Extracted data Block Start

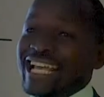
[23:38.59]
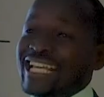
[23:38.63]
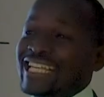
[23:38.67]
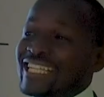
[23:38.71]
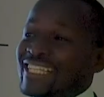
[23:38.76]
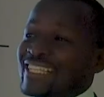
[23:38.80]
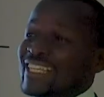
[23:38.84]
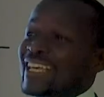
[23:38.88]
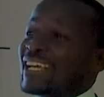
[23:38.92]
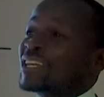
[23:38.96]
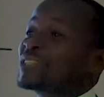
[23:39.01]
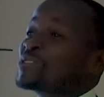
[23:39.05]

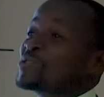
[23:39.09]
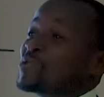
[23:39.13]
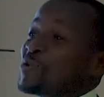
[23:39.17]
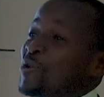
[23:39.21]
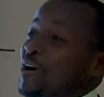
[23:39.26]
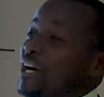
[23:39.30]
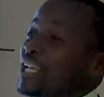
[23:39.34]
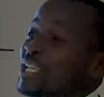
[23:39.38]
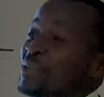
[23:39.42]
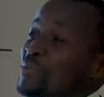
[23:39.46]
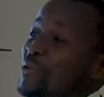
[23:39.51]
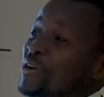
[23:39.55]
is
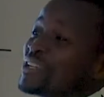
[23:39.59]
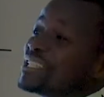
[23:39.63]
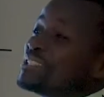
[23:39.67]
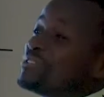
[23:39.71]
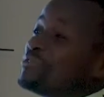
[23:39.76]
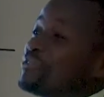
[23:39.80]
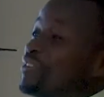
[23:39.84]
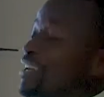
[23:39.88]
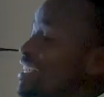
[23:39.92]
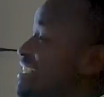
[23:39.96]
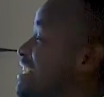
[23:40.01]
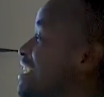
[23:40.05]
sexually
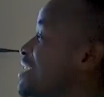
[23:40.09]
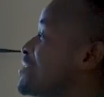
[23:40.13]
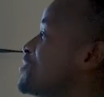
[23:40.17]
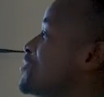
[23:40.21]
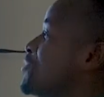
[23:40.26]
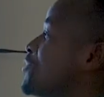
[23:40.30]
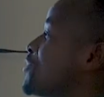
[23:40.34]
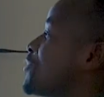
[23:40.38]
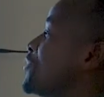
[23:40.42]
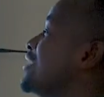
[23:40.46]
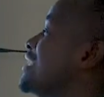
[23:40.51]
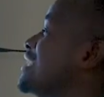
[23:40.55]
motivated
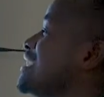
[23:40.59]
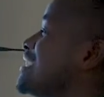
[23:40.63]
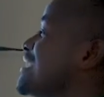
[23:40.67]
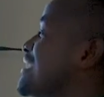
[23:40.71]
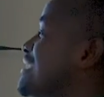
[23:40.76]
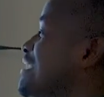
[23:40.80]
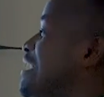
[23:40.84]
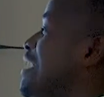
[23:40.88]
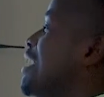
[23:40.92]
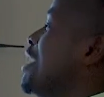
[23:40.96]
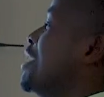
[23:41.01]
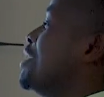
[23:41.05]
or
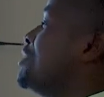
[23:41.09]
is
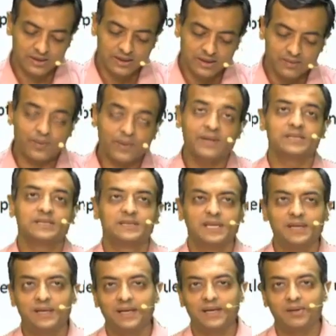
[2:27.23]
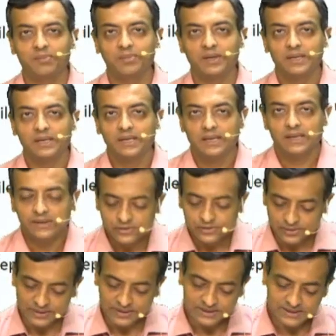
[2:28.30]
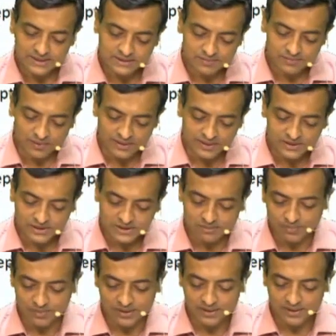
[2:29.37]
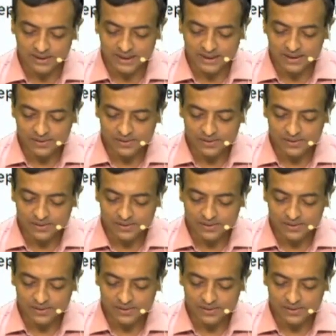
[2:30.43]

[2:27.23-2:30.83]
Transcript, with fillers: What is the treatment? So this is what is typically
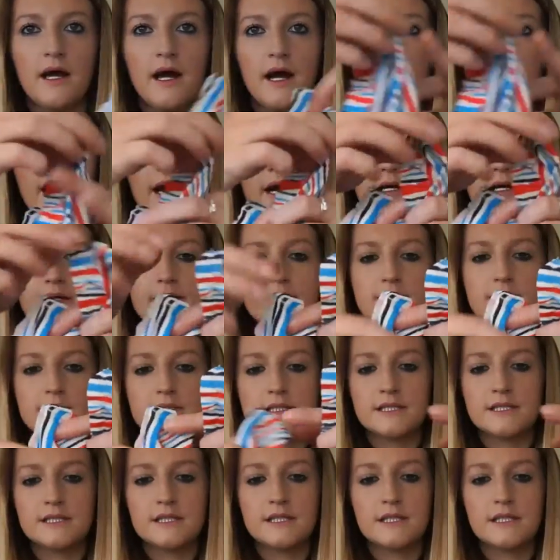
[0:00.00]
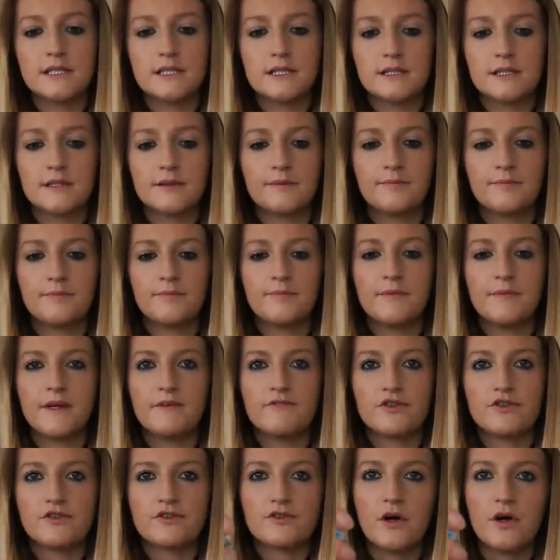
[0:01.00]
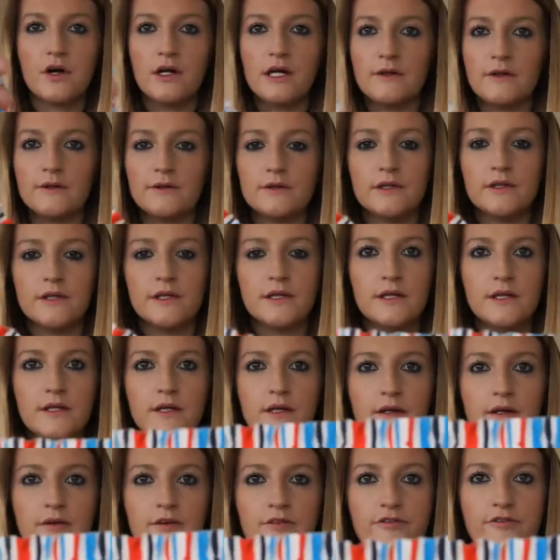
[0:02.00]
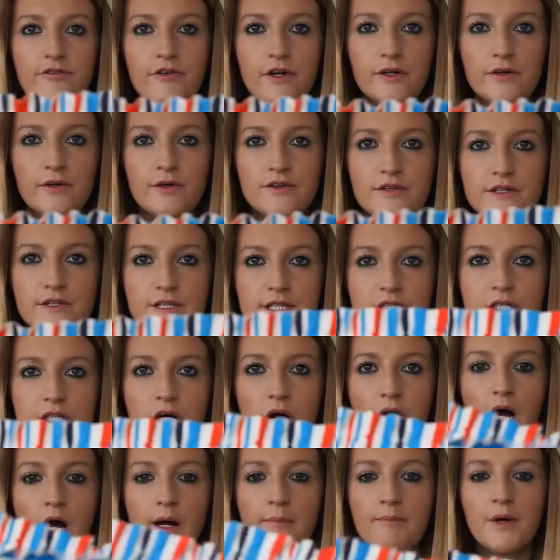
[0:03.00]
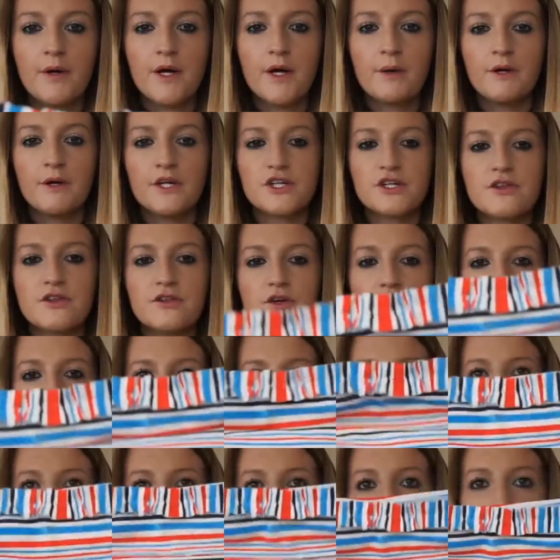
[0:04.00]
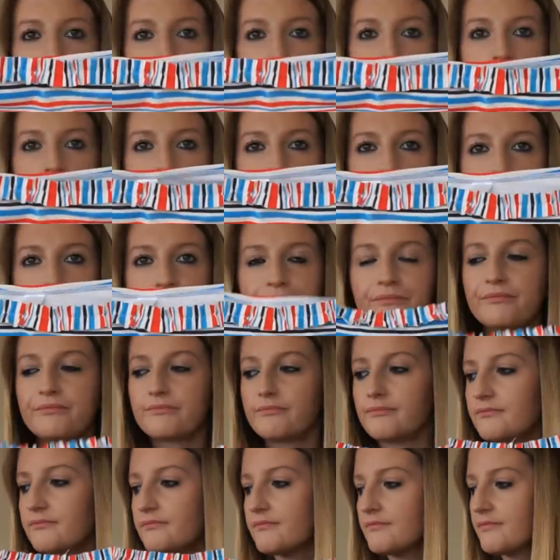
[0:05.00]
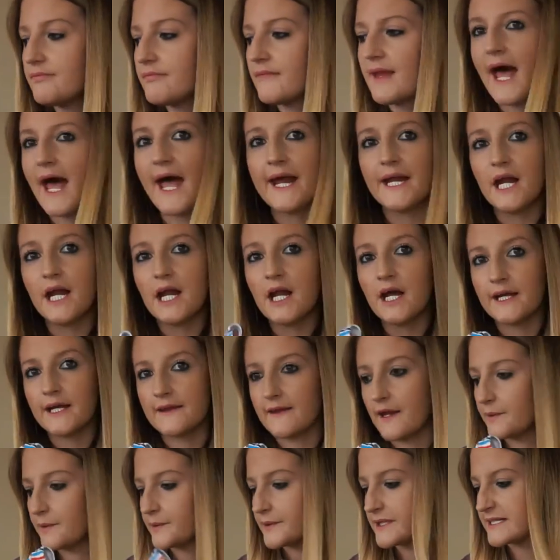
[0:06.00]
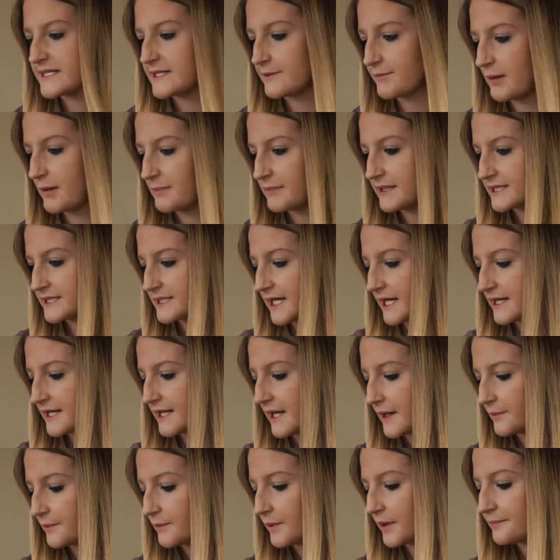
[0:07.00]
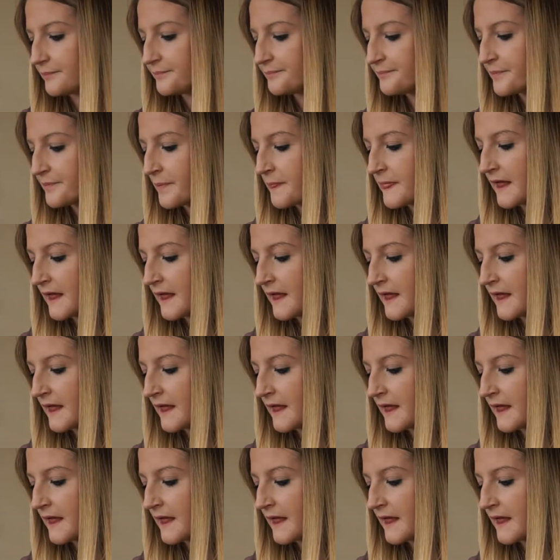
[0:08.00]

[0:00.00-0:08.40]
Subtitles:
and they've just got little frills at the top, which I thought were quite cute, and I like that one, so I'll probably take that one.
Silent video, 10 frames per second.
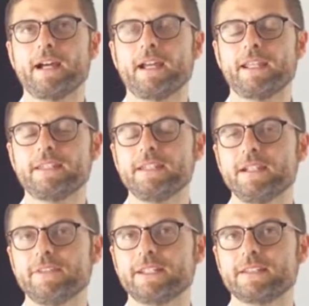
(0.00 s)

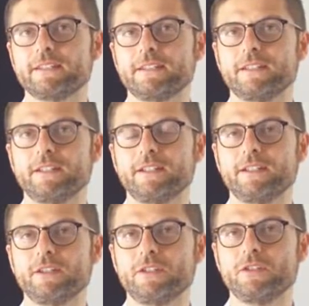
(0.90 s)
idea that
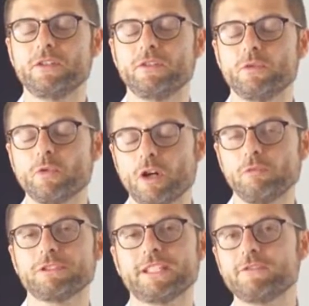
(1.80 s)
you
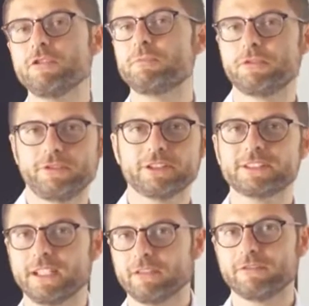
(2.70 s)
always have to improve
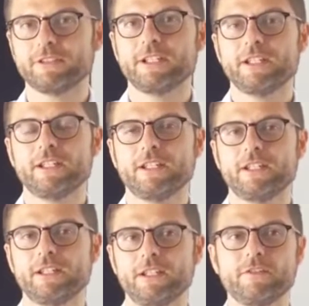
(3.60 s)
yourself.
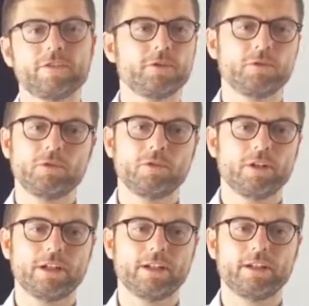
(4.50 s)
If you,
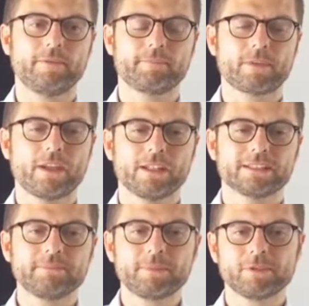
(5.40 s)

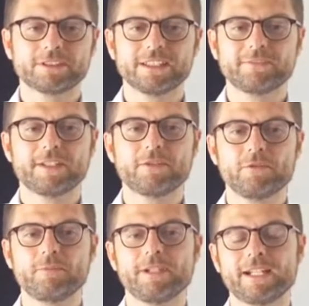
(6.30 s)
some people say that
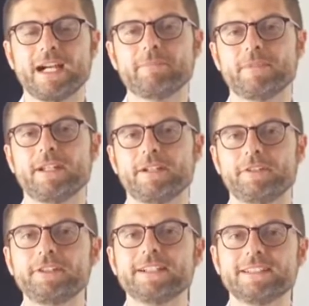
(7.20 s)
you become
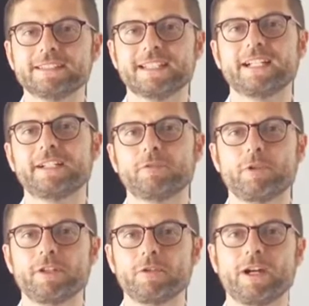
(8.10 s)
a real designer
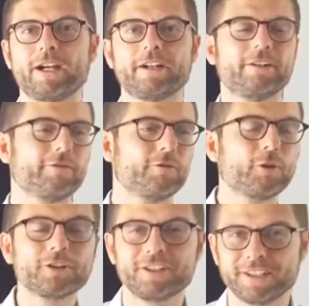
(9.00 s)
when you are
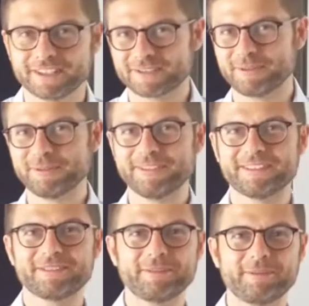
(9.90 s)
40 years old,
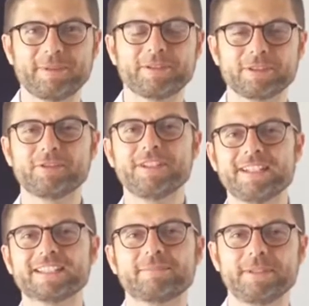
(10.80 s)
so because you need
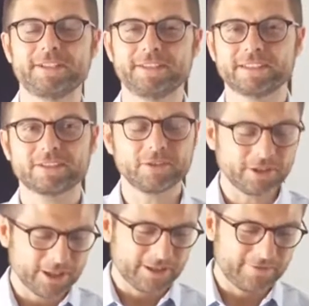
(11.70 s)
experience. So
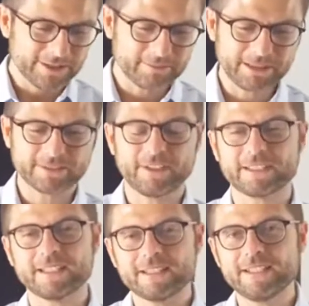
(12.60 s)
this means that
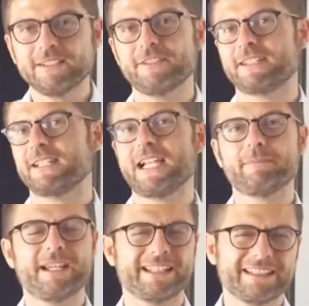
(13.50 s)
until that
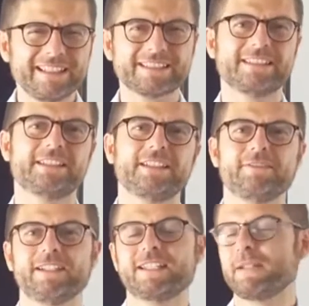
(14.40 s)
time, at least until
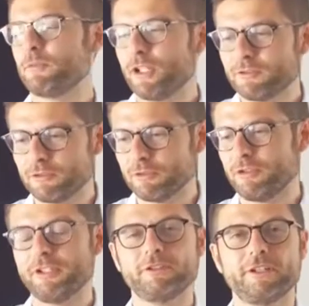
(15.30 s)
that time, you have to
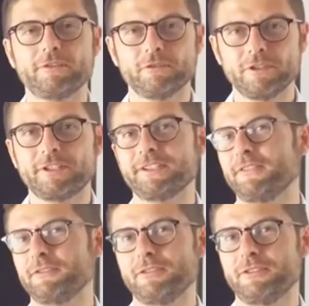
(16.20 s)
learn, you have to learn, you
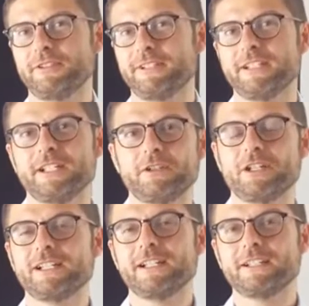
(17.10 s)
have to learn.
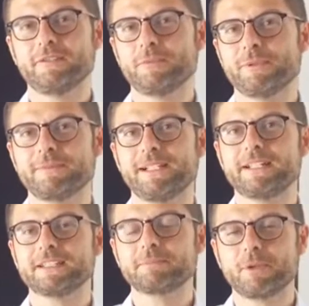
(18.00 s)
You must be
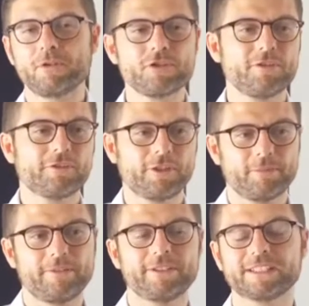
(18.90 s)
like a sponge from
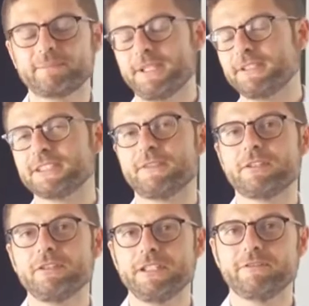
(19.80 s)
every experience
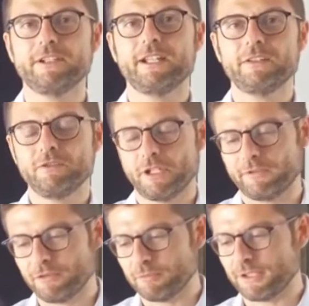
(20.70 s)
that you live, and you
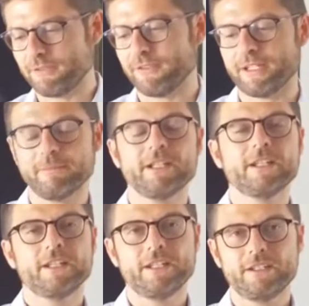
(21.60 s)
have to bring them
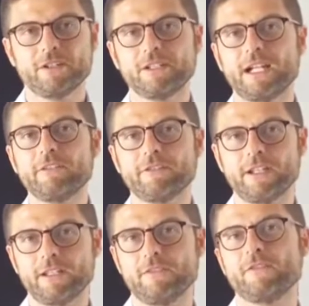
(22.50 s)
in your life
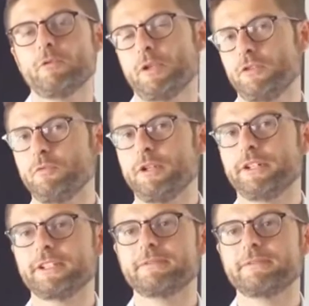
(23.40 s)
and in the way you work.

Extracted data Block End

**Instructions to follow**
When you transcribe the entries, reproduce each line exactly and skip any picture.

**Answer to the problem**
[23:38.59]
[23:38.63]
[23:38.67]
[23:38.71]
[23:38.76]
[23:38.80]
[23:38.84]
[23:38.88]
[23:38.92]
[23:38.96]
[23:39.01]
[23:39.05]

[23:39.09]
[23:39.13]
[23:39.17]
[23:39.21]
[23:39.26]
[23:39.30]
[23:39.34]
[23:39.38]
[23:39.42]
[23:39.46]
[23:39.51]
[23:39.55]
is
[23:39.59]
[23:39.63]
[23:39.67]
[23:39.71]
[23:39.76]
[23:39.80]
[23:39.84]
[23:39.88]
[23:39.92]
[23:39.96]
[23:40.01]
[23:40.05]
sexually
[23:40.09]
[23:40.13]
[23:40.17]
[23:40.21]
[23:40.26]
[23:40.30]
[23:40.34]
[23:40.38]
[23:40.42]
[23:40.46]
[23:40.51]
[23:40.55]
motivated
[23:40.59]
[23:40.63]
[23:40.67]
[23:40.71]
[23:40.76]
[23:40.80]
[23:40.84]
[23:40.88]
[23:40.92]
[23:40.96]
[23:41.01]
[23:41.05]
or
[23:41.09]
is
[2:27.23]
[2:28.30]
[2:29.37]
[2:30.43]

[2:27.23-2:30.83]
Transcript, with fillers: What is the treatment? So this is what is typically
[0:00.00]
[0:01.00]
[0:02.00]
[0:03.00]
[0:04.00]
[0:05.00]
[0:06.00]
[0:07.00]
[0:08.00]

[0:00.00-0:08.40]
Subtitles:
and they've just got little frills at the top, which I thought were quite cute, and I like that one, so I'll probably take that one.
Silent video, 10 frames per second.
(0.00 s)

(0.90 s)
idea that
(1.80 s)
you
(2.70 s)
always have to improve
(3.60 s)
yourself.
(4.50 s)
If you,
(5.40 s)

(6.30 s)
some people say that
(7.20 s)
you become
(8.10 s)
a real designer
(9.00 s)
when you are
(9.90 s)
40 years old,
(10.80 s)
so because you need
(11.70 s)
experience. So
(12.60 s)
this means that
(13.50 s)
until that
(14.40 s)
time, at least until
(15.30 s)
that time, you have to
(16.20 s)
learn, you have to learn, you
(17.10 s)
have to learn.
(18.00 s)
You must be
(18.90 s)
like a sponge from
(19.80 s)
every experience
(20.70 s)
that you live, and you
(21.60 s)
have to bring them
(22.50 s)
in your life
(23.40 s)
and in the way you work.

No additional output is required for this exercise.